Records for this exercise Start Marker

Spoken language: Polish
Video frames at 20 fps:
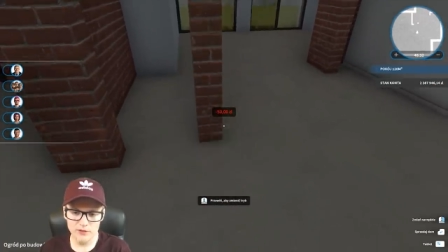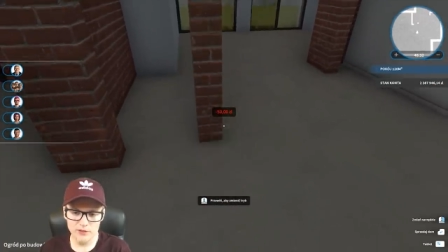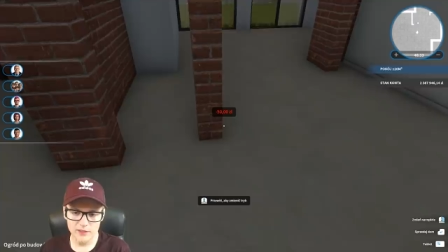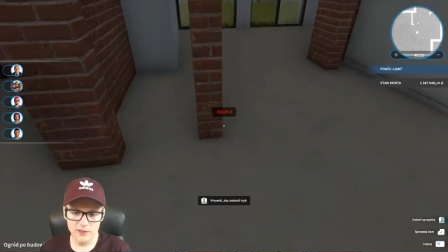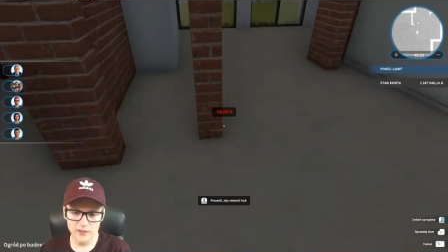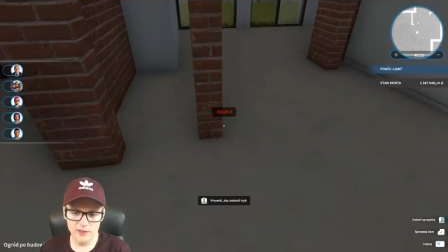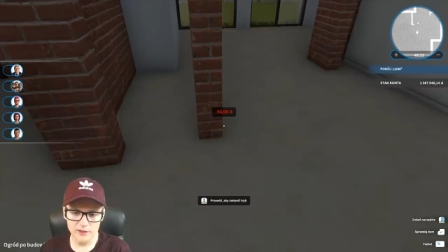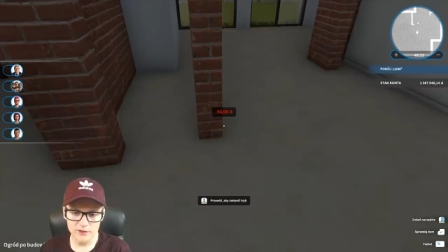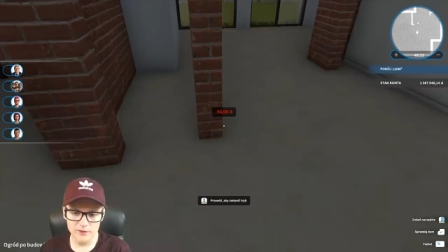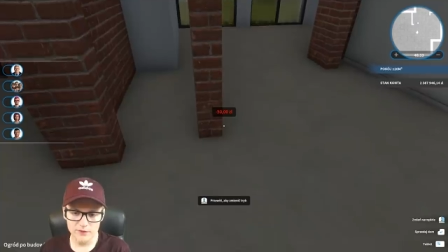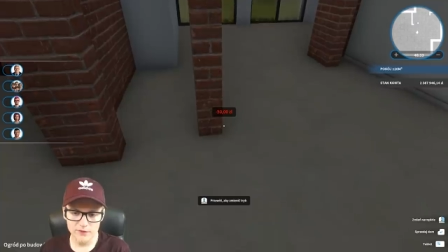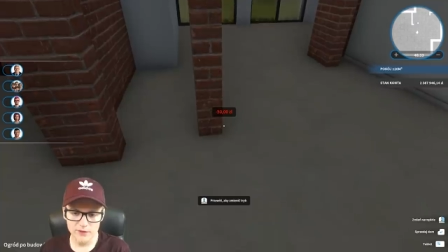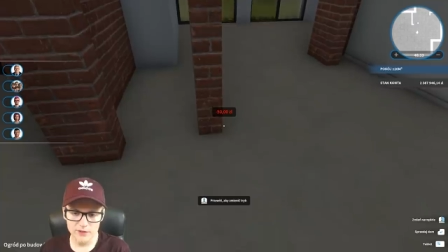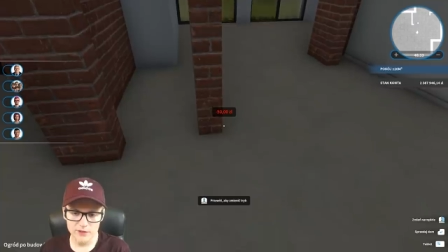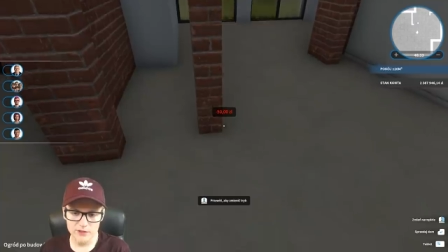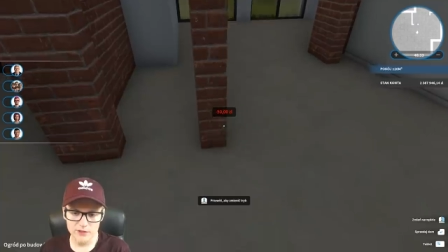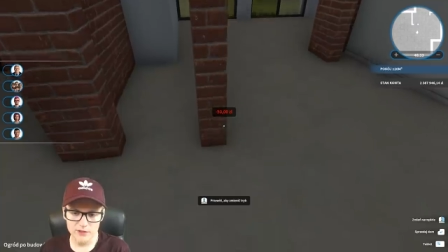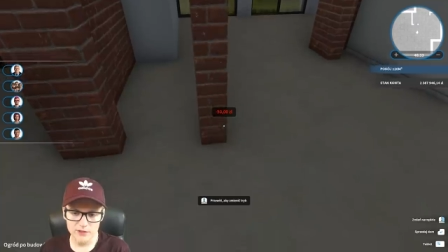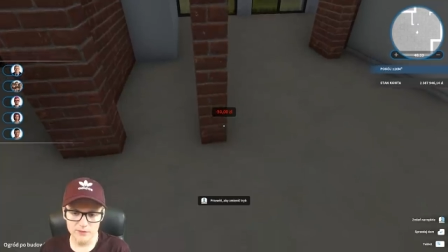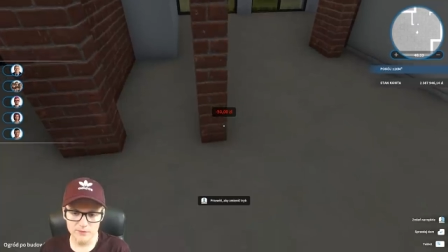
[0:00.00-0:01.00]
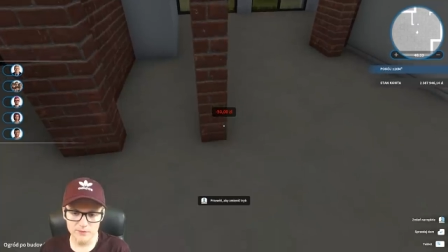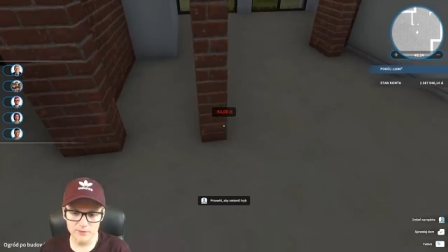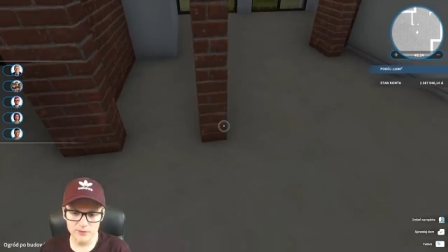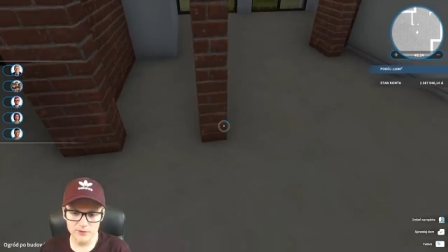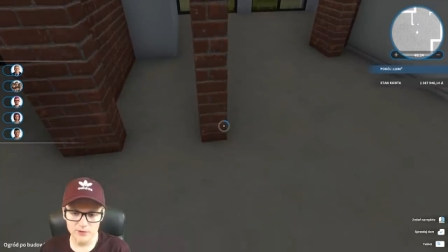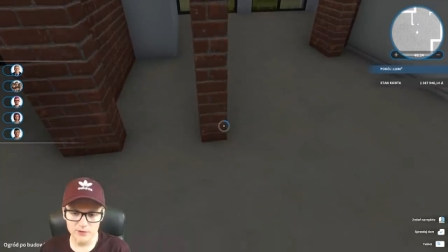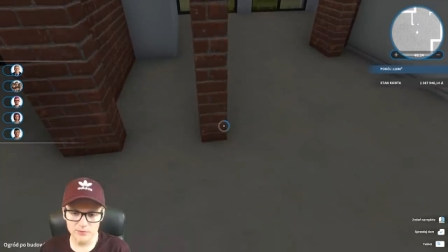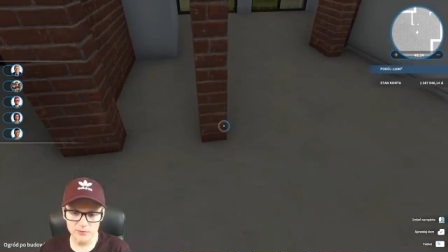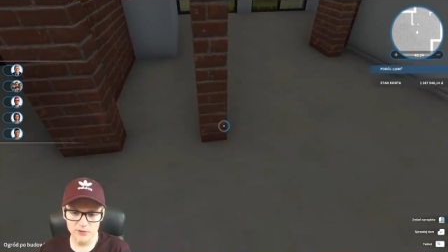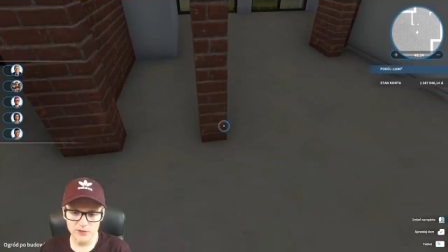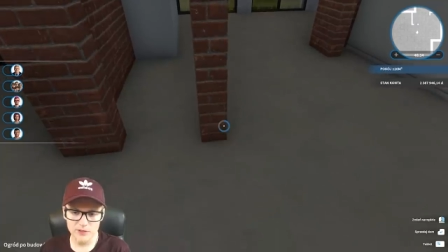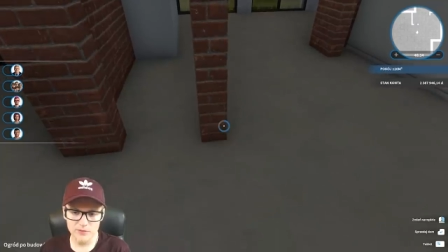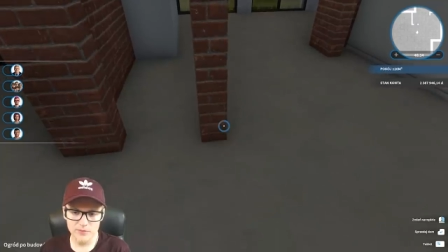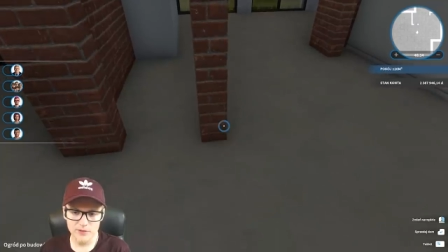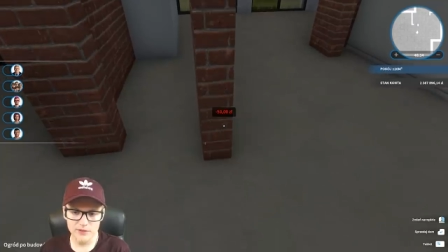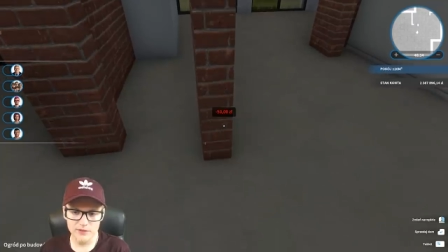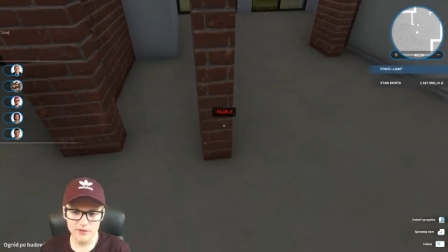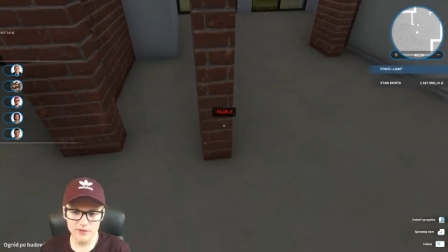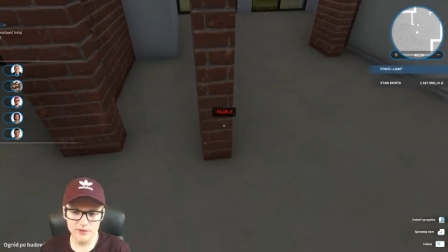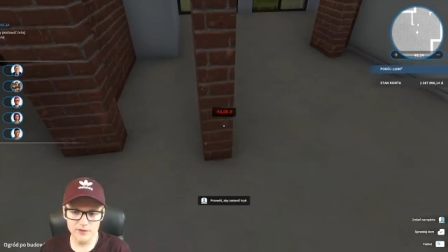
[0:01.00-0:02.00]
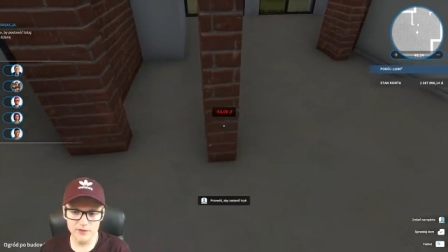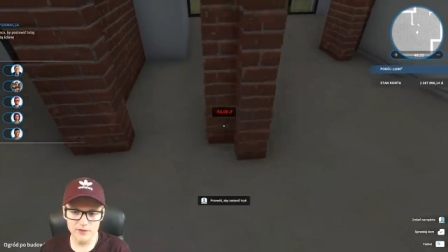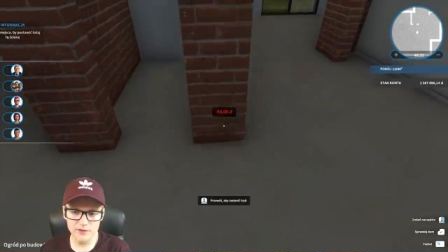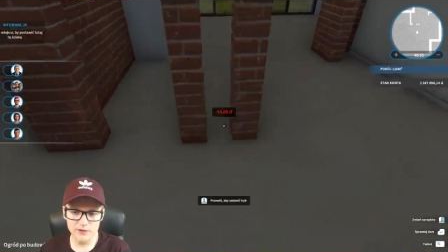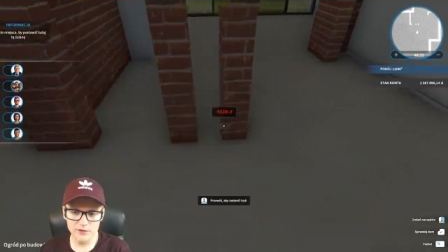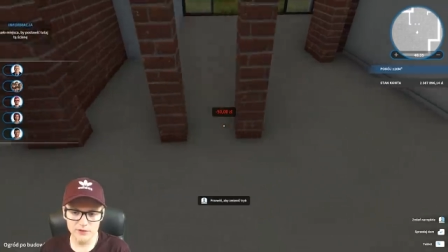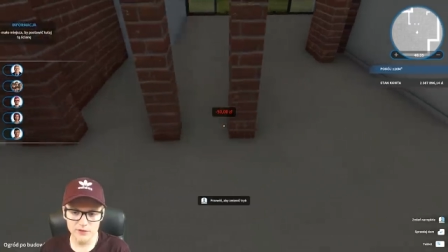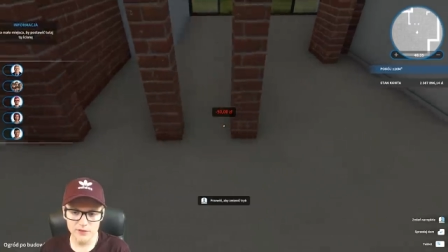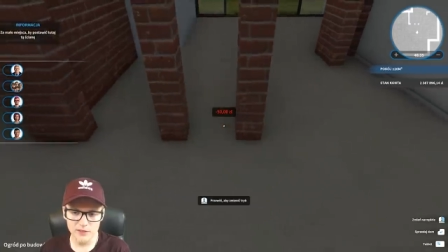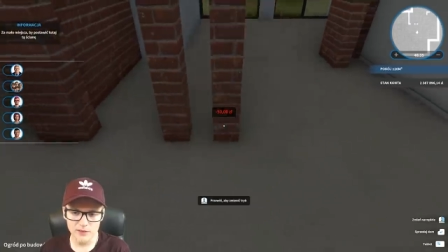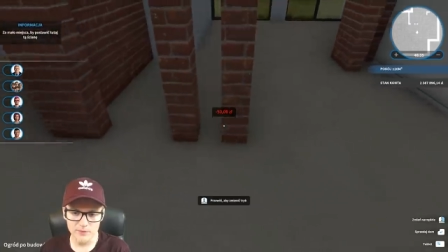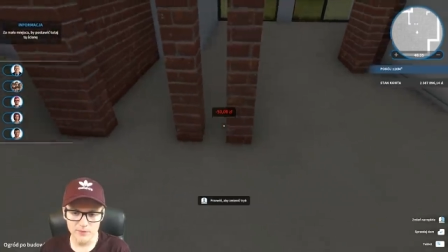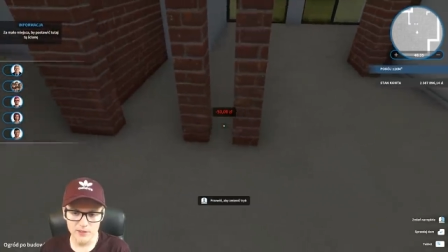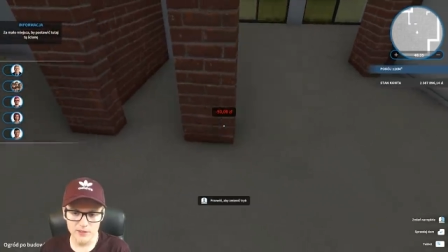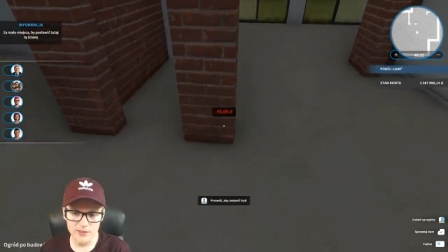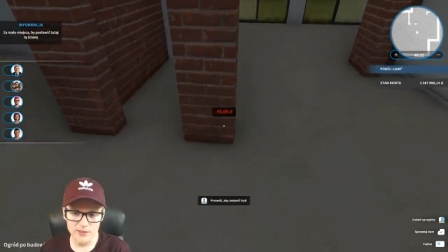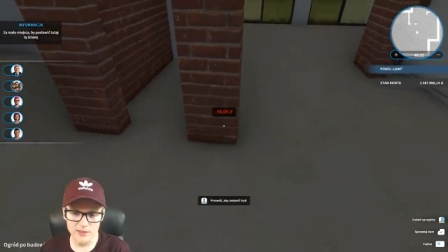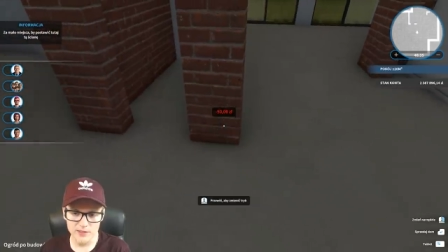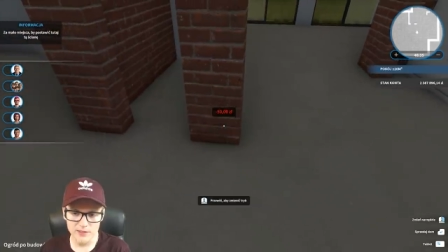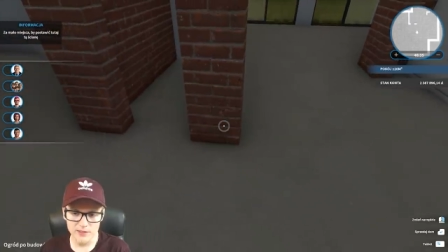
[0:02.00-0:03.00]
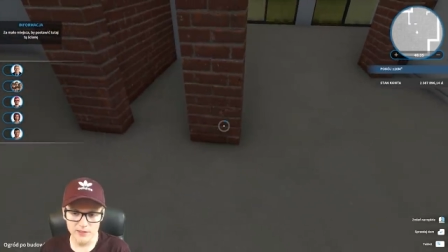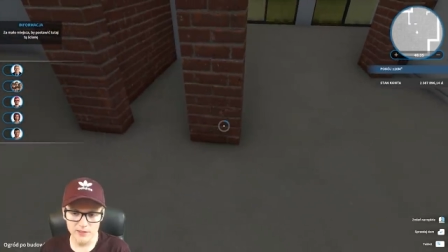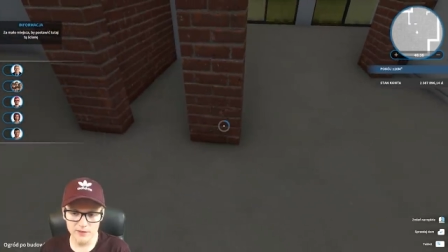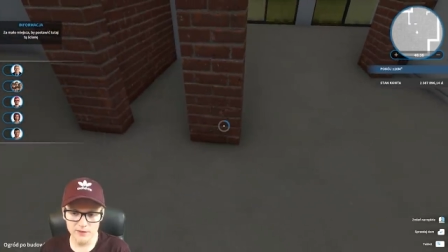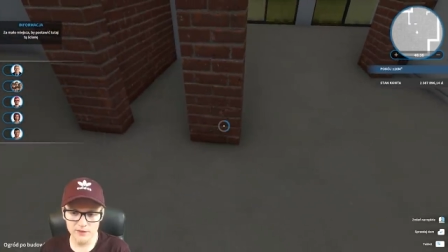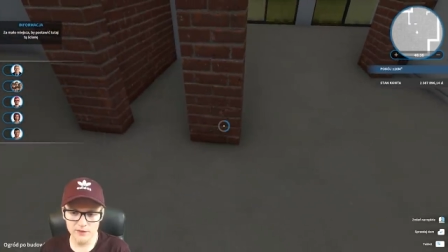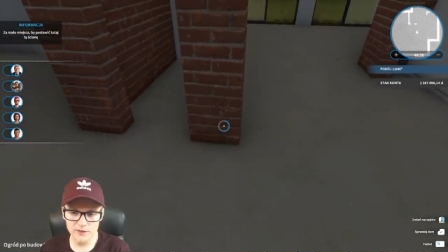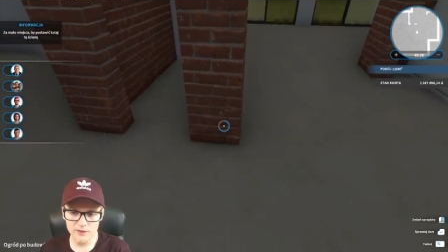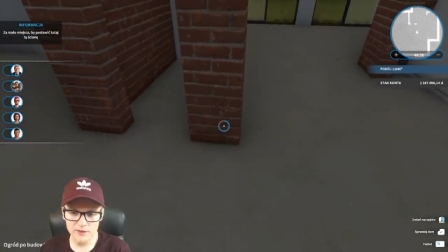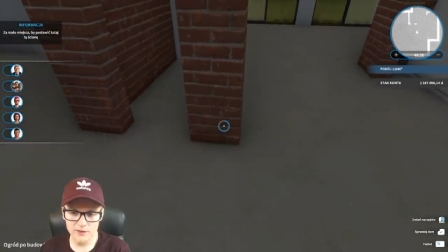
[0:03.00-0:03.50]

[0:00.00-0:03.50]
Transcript: Ile to wejście potrzebuje? Chyba tylko tyle miejsca, nie?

Records for this exercise End Marker

**Exercise instructions:**
The required output is each line above restated verbatim, with all images omitted.

**Response for this exercise:**
Spoken language: Polish
Video frames at 20 fps:
[0:00.00-0:01.00]
[0:01.00-0:02.00]
[0:02.00-0:03.00]
[0:03.00-0:03.50]

[0:00.00-0:03.50]
Transcript: Ile to wejście potrzebuje? Chyba tylko tyle miejsca, nie?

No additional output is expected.